# ASSIGNMENT:
Copy the entries below in full, keeping them exactly as they are.

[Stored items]
━━━━━━━━━━

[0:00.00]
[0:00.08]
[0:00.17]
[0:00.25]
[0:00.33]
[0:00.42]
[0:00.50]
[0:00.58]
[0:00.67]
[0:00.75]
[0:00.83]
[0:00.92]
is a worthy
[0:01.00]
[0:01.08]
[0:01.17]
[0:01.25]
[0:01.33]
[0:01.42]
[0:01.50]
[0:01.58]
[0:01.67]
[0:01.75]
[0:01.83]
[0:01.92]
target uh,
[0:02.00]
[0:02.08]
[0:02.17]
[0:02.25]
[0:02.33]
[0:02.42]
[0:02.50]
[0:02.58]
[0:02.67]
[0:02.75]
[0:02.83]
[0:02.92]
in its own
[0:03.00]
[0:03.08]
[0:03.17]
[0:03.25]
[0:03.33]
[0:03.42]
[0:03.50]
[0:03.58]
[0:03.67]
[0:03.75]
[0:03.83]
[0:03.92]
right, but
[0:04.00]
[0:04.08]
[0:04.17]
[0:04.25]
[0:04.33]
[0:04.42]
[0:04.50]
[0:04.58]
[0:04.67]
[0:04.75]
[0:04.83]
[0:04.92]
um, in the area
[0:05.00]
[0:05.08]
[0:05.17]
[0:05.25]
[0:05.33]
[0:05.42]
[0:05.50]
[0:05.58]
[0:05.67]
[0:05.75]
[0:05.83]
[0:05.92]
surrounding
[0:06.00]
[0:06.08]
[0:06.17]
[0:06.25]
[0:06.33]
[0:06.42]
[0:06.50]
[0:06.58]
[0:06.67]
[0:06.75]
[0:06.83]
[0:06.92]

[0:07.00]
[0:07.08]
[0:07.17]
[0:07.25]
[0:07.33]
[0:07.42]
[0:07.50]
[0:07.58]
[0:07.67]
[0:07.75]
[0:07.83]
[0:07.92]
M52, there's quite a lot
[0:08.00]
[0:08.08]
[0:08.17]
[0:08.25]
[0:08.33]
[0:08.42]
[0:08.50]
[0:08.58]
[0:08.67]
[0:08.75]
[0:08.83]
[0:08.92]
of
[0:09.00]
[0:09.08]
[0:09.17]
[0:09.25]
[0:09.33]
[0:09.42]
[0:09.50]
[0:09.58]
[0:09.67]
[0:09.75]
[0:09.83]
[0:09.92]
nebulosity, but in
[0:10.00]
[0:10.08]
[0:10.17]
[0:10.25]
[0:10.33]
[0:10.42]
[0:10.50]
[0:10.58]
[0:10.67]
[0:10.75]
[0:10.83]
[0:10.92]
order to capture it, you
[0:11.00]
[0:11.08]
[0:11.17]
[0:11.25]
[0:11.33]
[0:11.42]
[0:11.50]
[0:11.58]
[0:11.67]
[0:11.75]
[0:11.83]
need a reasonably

━━━━━━━━━━

# RESULT FOR THIS TASK:
[0:00.00]
[0:00.08]
[0:00.17]
[0:00.25]
[0:00.33]
[0:00.42]
[0:00.50]
[0:00.58]
[0:00.67]
[0:00.75]
[0:00.83]
[0:00.92]
is a worthy
[0:01.00]
[0:01.08]
[0:01.17]
[0:01.25]
[0:01.33]
[0:01.42]
[0:01.50]
[0:01.58]
[0:01.67]
[0:01.75]
[0:01.83]
[0:01.92]
target uh,
[0:02.00]
[0:02.08]
[0:02.17]
[0:02.25]
[0:02.33]
[0:02.42]
[0:02.50]
[0:02.58]
[0:02.67]
[0:02.75]
[0:02.83]
[0:02.92]
in its own
[0:03.00]
[0:03.08]
[0:03.17]
[0:03.25]
[0:03.33]
[0:03.42]
[0:03.50]
[0:03.58]
[0:03.67]
[0:03.75]
[0:03.83]
[0:03.92]
right, but
[0:04.00]
[0:04.08]
[0:04.17]
[0:04.25]
[0:04.33]
[0:04.42]
[0:04.50]
[0:04.58]
[0:04.67]
[0:04.75]
[0:04.83]
[0:04.92]
um, in the area
[0:05.00]
[0:05.08]
[0:05.17]
[0:05.25]
[0:05.33]
[0:05.42]
[0:05.50]
[0:05.58]
[0:05.67]
[0:05.75]
[0:05.83]
[0:05.92]
surrounding
[0:06.00]
[0:06.08]
[0:06.17]
[0:06.25]
[0:06.33]
[0:06.42]
[0:06.50]
[0:06.58]
[0:06.67]
[0:06.75]
[0:06.83]
[0:06.92]

[0:07.00]
[0:07.08]
[0:07.17]
[0:07.25]
[0:07.33]
[0:07.42]
[0:07.50]
[0:07.58]
[0:07.67]
[0:07.75]
[0:07.83]
[0:07.92]
M52, there's quite a lot
[0:08.00]
[0:08.08]
[0:08.17]
[0:08.25]
[0:08.33]
[0:08.42]
[0:08.50]
[0:08.58]
[0:08.67]
[0:08.75]
[0:08.83]
[0:08.92]
of
[0:09.00]
[0:09.08]
[0:09.17]
[0:09.25]
[0:09.33]
[0:09.42]
[0:09.50]
[0:09.58]
[0:09.67]
[0:09.75]
[0:09.83]
[0:09.92]
nebulosity, but in
[0:10.00]
[0:10.08]
[0:10.17]
[0:10.25]
[0:10.33]
[0:10.42]
[0:10.50]
[0:10.58]
[0:10.67]
[0:10.75]
[0:10.83]
[0:10.92]
order to capture it, you
[0:11.00]
[0:11.08]
[0:11.17]
[0:11.25]
[0:11.33]
[0:11.42]
[0:11.50]
[0:11.58]
[0:11.67]
[0:11.75]
[0:11.83]
need a reasonably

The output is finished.